*INPUT DATA:*
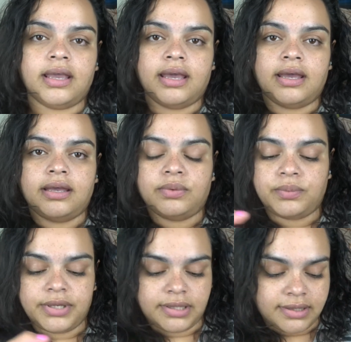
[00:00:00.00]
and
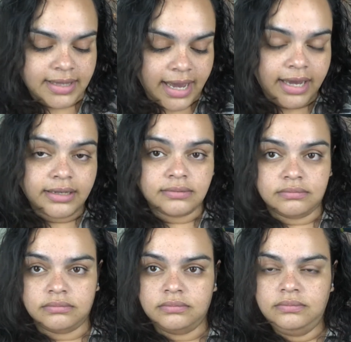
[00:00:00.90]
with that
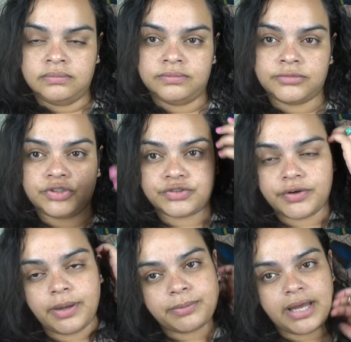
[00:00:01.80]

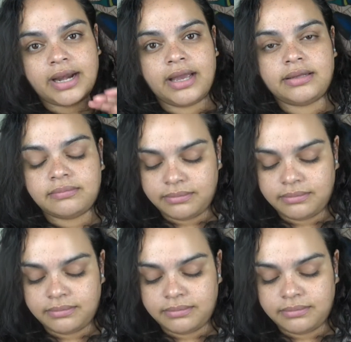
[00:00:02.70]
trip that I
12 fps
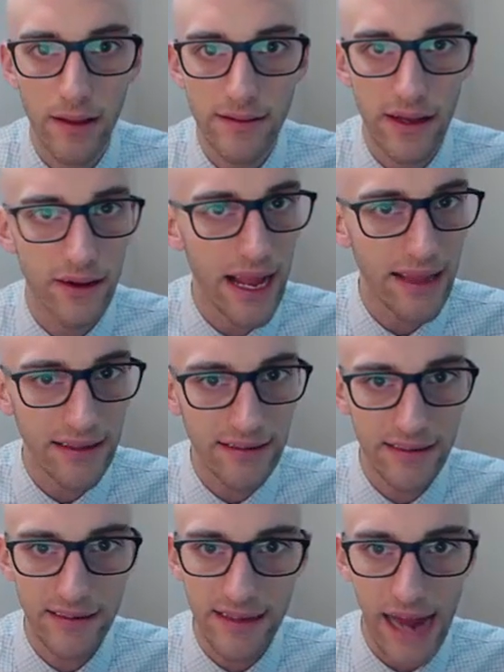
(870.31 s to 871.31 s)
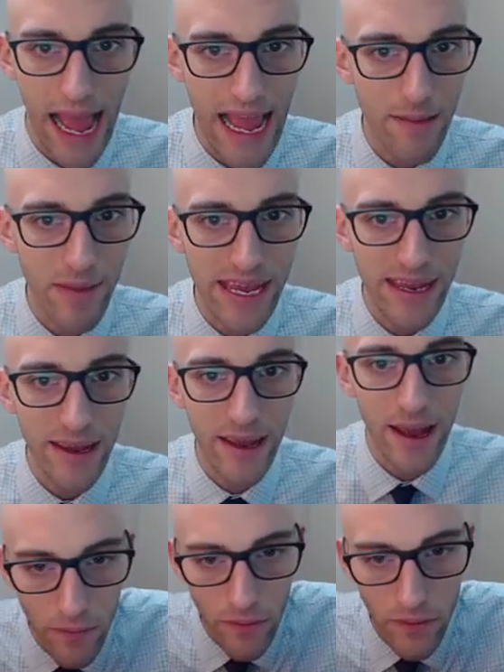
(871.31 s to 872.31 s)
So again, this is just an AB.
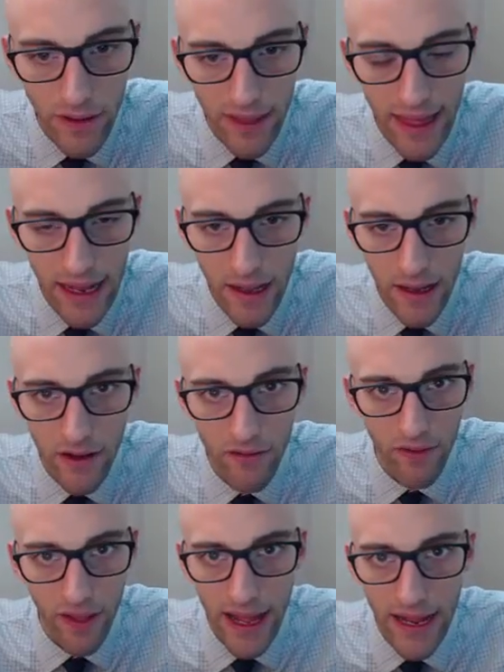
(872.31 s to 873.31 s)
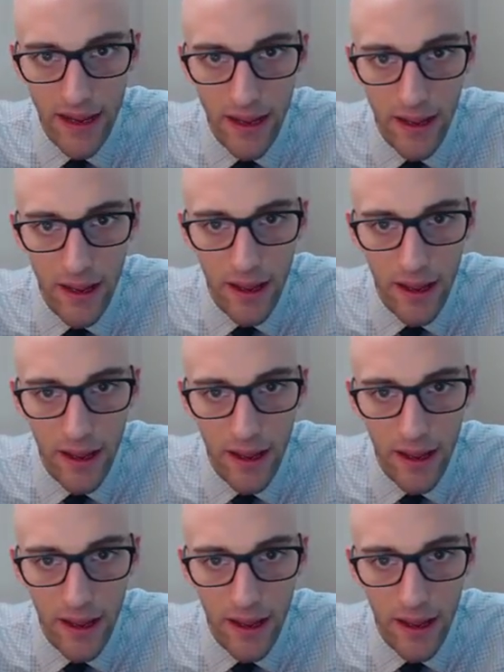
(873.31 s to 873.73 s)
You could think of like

*PROBLEM DETAILS:* Lines from the one holding "[00:00:00.90]" down to the last line of the entries above must be retyped exactly, inclusive of both, with no pictures and nothing else.

*WRITTEN ANSWER:*
[00:00:00.90]
with that
[00:00:01.80]

[00:00:02.70]
trip that I
12 fps
(870.31 s to 871.31 s)
(871.31 s to 872.31 s)
So again, this is just an AB.
(872.31 s to 873.31 s)
(873.31 s to 873.73 s)
You could think of like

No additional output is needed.